┌─ Data records

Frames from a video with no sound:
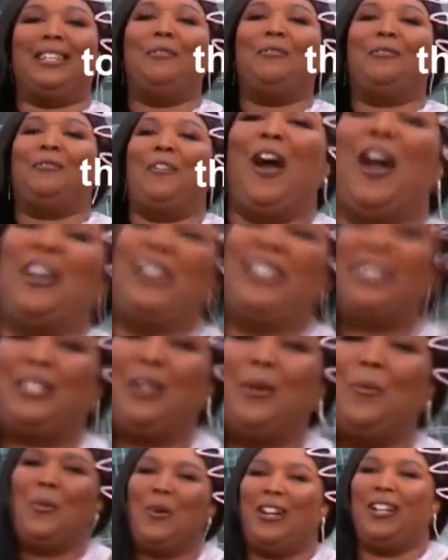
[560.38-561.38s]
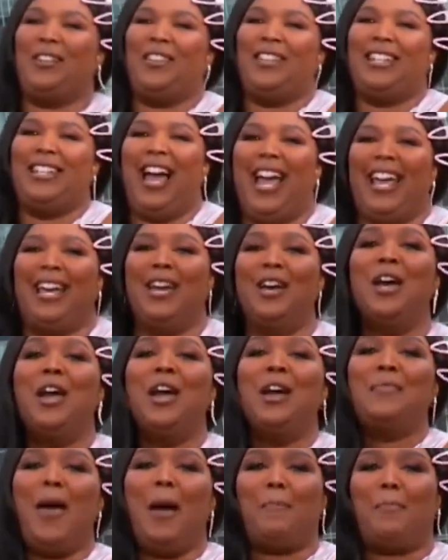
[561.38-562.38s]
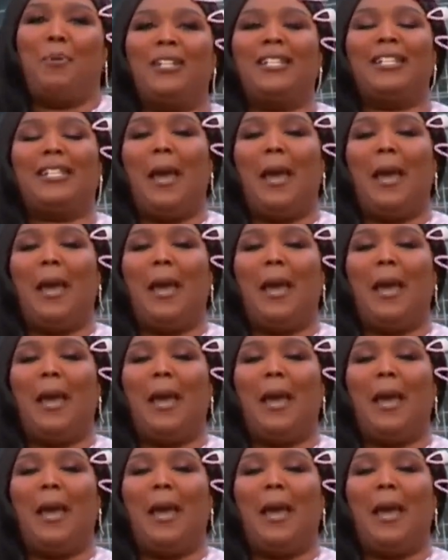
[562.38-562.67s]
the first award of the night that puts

└─
┌─ Data records

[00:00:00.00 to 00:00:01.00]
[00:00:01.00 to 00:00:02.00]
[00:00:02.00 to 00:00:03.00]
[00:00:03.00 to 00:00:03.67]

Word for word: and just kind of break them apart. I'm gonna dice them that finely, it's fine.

└─
┌─ Data records

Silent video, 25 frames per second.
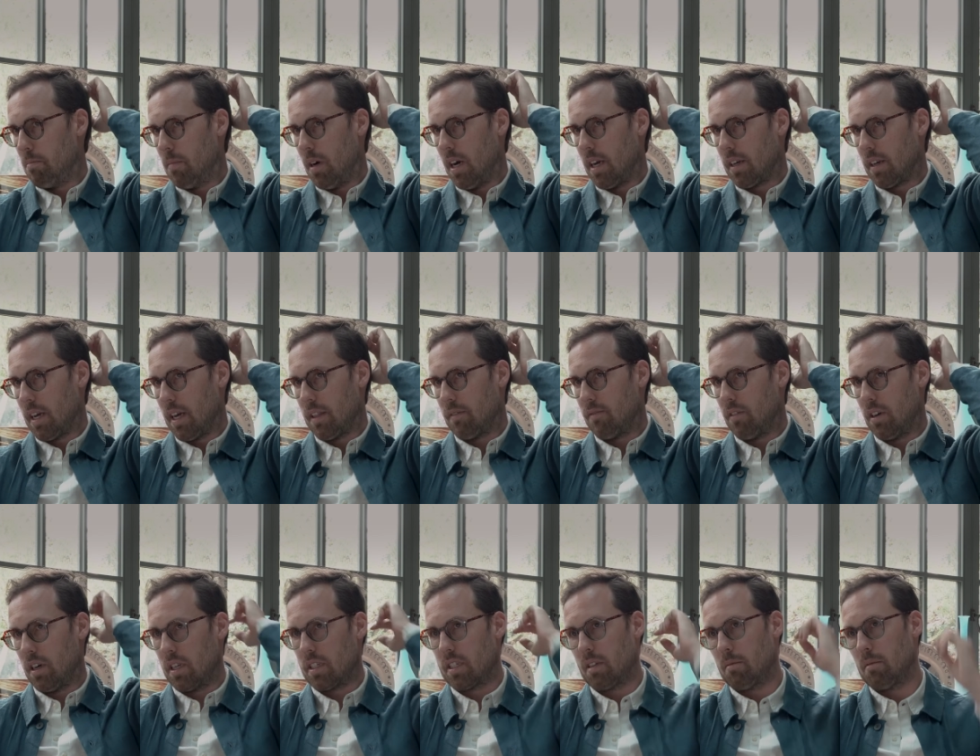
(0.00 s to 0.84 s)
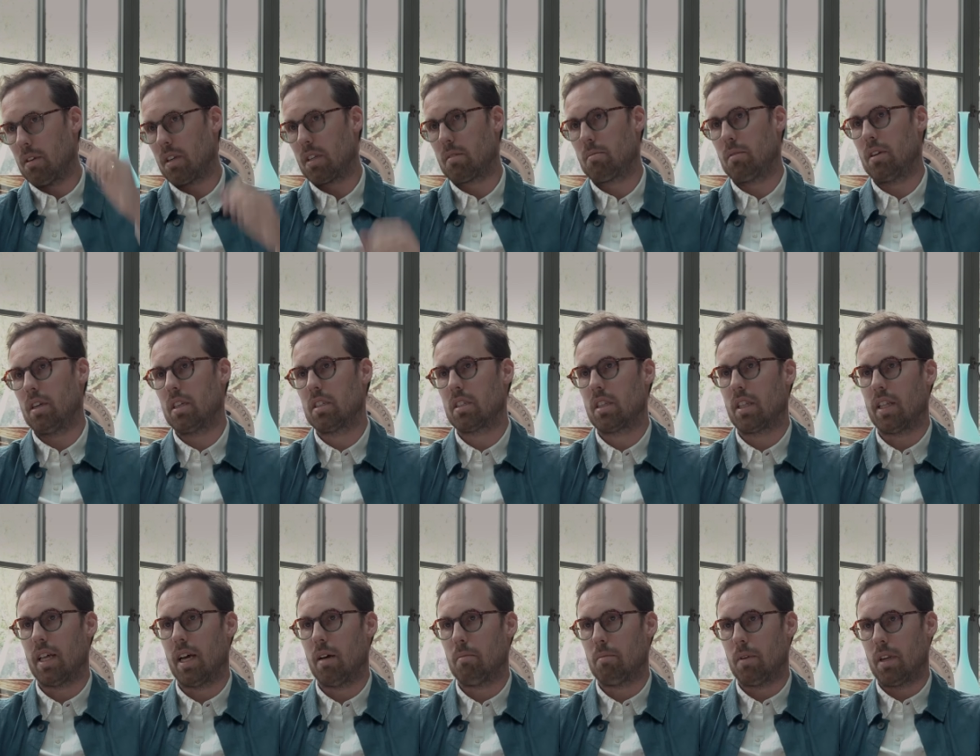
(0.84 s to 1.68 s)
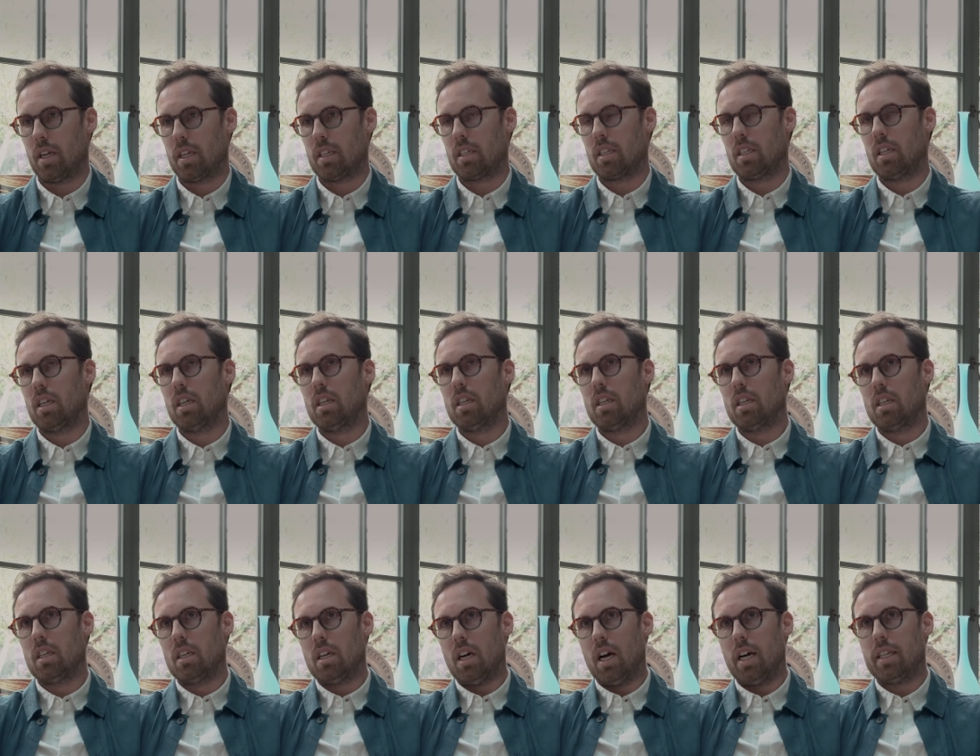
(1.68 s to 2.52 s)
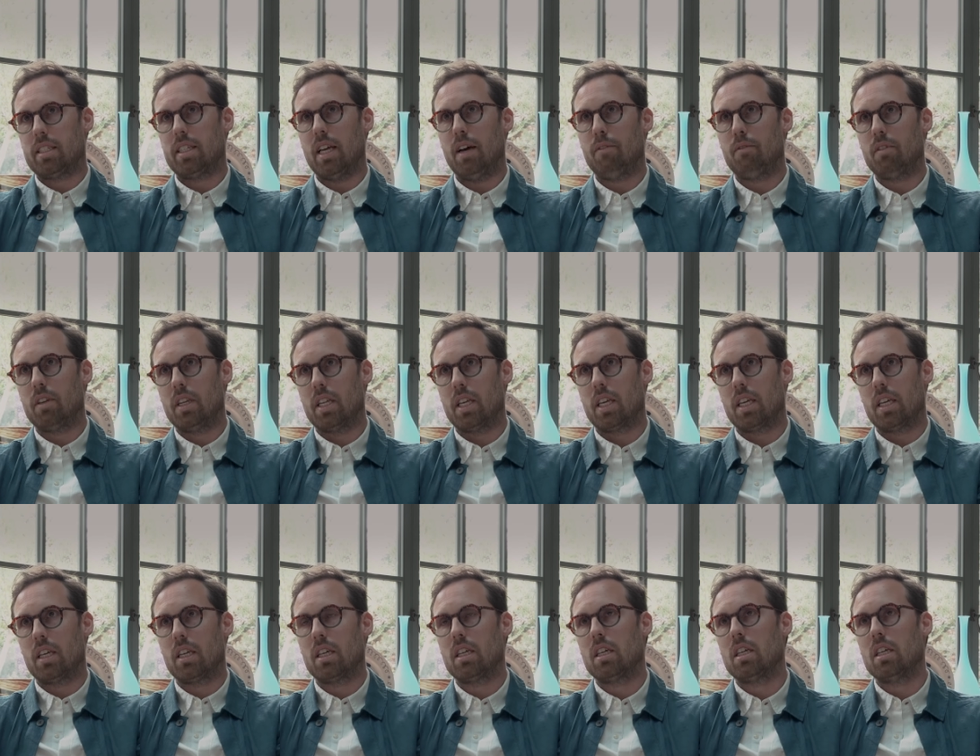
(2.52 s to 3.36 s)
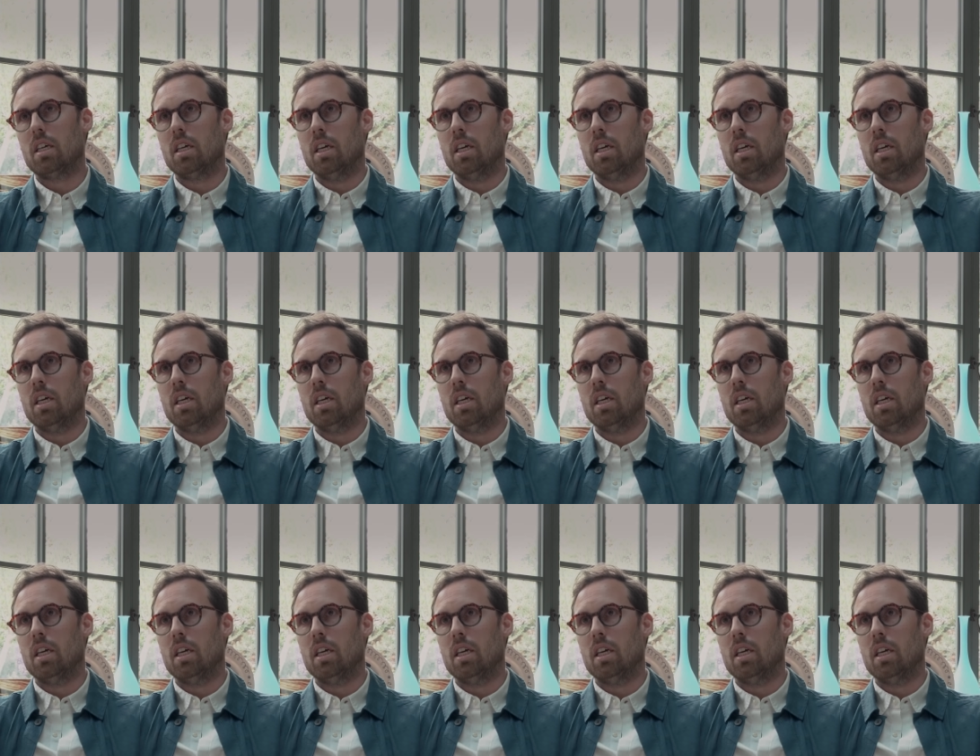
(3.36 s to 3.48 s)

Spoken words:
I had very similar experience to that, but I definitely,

└─

Exercise requirements –
Using the records above, copy each line that contains "video".

Your solution –
Frames from a video with no sound:
Silent video, 25 frames per second.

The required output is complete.